Executed by the LDAP server administrator as a part of setting the key escrow system up, or when the previous master key is near its useful lifetime.

  • The LDAP server administrator runs e.g.
ipa master_volume_key-add [--default] pk12file
  • The client plugin prompts for a passphrase, uses it to open the PKCS#12 container and extract the public key certificate.
  • (Optionally the client plugin can verify the private key is a part of the container, or perhaps even recreate the container to ensure a consistent format.)
  • The client plugin adds the PKCS#12 container as a new value of FIXME.
  • If --default was specified, or if FIXME does not have a value, the client plugin sets FIXME to the public key certificate (replacing the previous value, if any).

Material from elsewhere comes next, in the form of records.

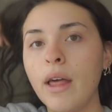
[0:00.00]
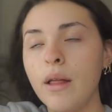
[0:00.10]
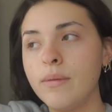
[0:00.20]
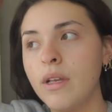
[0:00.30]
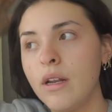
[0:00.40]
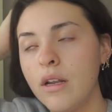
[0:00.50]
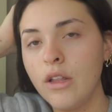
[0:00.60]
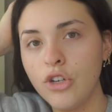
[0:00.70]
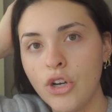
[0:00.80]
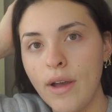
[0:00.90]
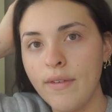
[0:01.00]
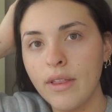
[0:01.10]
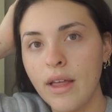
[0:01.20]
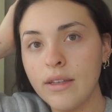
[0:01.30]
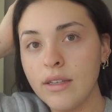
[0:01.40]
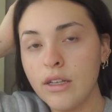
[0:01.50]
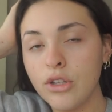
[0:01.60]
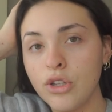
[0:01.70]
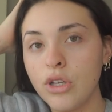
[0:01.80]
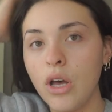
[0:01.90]
Callum's had another driving
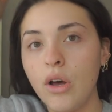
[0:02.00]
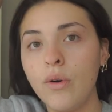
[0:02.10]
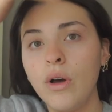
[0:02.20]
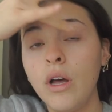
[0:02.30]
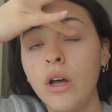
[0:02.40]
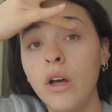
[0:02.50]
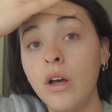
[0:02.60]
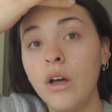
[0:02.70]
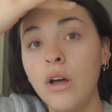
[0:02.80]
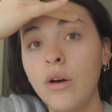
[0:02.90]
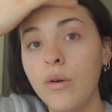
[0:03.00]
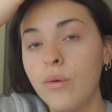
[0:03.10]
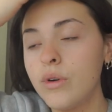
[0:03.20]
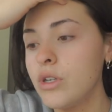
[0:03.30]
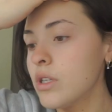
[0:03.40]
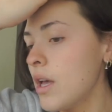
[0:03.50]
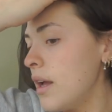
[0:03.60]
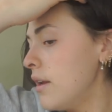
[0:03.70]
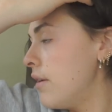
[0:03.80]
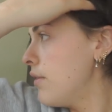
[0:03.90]
lesson. So we're just
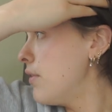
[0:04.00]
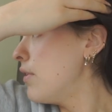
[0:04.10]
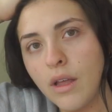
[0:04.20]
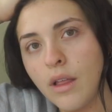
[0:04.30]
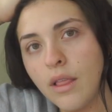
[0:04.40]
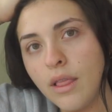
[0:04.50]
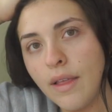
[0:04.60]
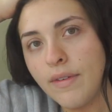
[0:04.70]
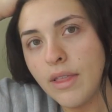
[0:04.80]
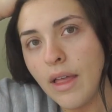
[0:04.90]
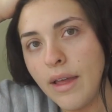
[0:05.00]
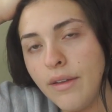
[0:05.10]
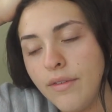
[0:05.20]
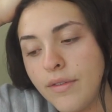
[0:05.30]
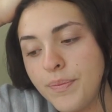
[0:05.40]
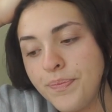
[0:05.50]
kind of living life.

Change master key passphrase

Executed by the LDAP server administrator.

  • The ldap server administrator runs e.g.
ipa master_volume_key-passphrase
  • The client plugins prompts for old and new passphrases.
  • The client plugin loads all PKCS#12 containers stored in FIXME, attempts to decrypt each container, and if the decryption succeeds, it re-encrypts it using the new passphrase and replaces the old PKCS#12 container with the new one. Decryption failures are counted and reported, but not considered a failure.

Automatic key expiration

Run on the server from a cron job (probably daily), using a privileged identity.

  • Searches for ipaVolumeKey LDAP entries with ipaVolumeKeyObsoletionTimestamp more than ipaObsoleteEscrowPacketLifetime days. For each such packet, it checks if a non-obsolete packet entry for the same volume exists (using the same "volume matches" logic that is used for automatic obsoletion). If a non-obsolete packet exists, the obsolete packet entry is removed.